Court Opinion

ID: 5790959
Source: CourtListenerOpinion
Date Created: 2022-01-12 18:09:23.878589+00
Date Added: 2024-06-11T08:42:15.837890
License: Public Domain

On the morning of March 6, 2007, in Chappaqua, the plaintiff, a carpenter, was nailing a plywood board to the floor joists of the first floor of a residence under construction. He was working less than four feet from the unprotected edge of the first floor, which was approximately 10 to 15 feet above a dirt floor. A stack of plywood boards, each eight feet by four feet by three-fourths inch in size, was placed nearby. While the plaintiff was bent over and nailing the plywood board to the joists, a strong gust of wind allegedly blew the top board of plywood off the nearby stack, striking the plaintiff in the arm and knocking him over the edge of the first floor and onto the dirt floor below. The plaintiff fell face down and sustained injuries, including a fractured skull and a fractured right arm.

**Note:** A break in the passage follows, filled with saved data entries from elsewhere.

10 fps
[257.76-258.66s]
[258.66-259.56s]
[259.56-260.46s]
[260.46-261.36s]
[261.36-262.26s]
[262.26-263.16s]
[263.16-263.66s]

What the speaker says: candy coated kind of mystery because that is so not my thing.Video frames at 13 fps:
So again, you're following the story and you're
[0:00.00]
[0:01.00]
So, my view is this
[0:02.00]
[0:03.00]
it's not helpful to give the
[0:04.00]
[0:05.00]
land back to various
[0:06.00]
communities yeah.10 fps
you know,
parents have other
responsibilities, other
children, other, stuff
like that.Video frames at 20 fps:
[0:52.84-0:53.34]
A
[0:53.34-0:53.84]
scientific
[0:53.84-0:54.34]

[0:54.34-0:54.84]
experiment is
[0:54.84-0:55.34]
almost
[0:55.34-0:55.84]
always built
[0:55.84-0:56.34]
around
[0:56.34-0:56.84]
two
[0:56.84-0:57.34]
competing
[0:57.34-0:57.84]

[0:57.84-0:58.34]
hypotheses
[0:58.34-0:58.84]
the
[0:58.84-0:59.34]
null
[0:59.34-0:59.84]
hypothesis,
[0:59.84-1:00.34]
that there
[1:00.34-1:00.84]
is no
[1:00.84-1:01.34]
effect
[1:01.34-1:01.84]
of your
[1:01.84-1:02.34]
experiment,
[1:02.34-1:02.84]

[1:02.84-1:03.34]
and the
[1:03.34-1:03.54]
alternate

The plaintiff established that the defendants violated Labor Law § 240 (1) by failing to provide him with an adequate safety device while he worked on an elevated job site (see Blake v Neighborhood Hous. Servs. of N.Y. City, 1 NY3d 280, 287 [2003]; Gordon v Eastern Ry. Supply, 82 NY2d 555, 561-562 [1993]). However, the plaintiff failed to establish, as a matter of law, that his accident was a foreseeable consequence of the defendants’ failure to provide him with an adequate safety device, rather than the result of an unforeseeable, independent, *897intervening act that attenuated the defendants’ failure to provide him with an adequate safety device (see Gordon v Eastern Ry. Supply, 82 NY2d at 562; Mejia v African M.E. Allen Church, 271 AD2d 583, 584 [2000]; Tzambazis v Argo Mgt. Co., 230 AD2d 843 [1996]; Zeitner v Herbmax Sharon Assoc., 194 AD2d 414 [1993]; cf. Williams v 520 Madison Partnership, 38 AD3d 464, 466-467 [2007]; Cosban v New York City Tr. Auth., 227 AD2d 160, 161 [1996]). Accordingly, the plaintiff failed to establish that the defendants’ violation of Labor Law § 240 (1) proximately caused his injuries (see Blake v Neighborhood Hous. Servs. of N.Y. City, 1 NY3d at 287; Rocovich v Consolidated Edison Co., 78 NY2d 509, 513 [1991]; Zimmer v Chemung County Performing Arts, 65 NY2d 513, 523 [1985]).
Since the plaintiff did not meet his initial burden, we need not consider the sufficiency of the defendants’ opposition (see Alvarez v Prospect Hosp., 68 NY2d 320, 324 [1986]; Winegrad v New York Univ. Med. Ctr., 64 NY2d 851, 853 [1985]). Santucci, J.E, Dickerson, Eng and Chambers, JJ., concur.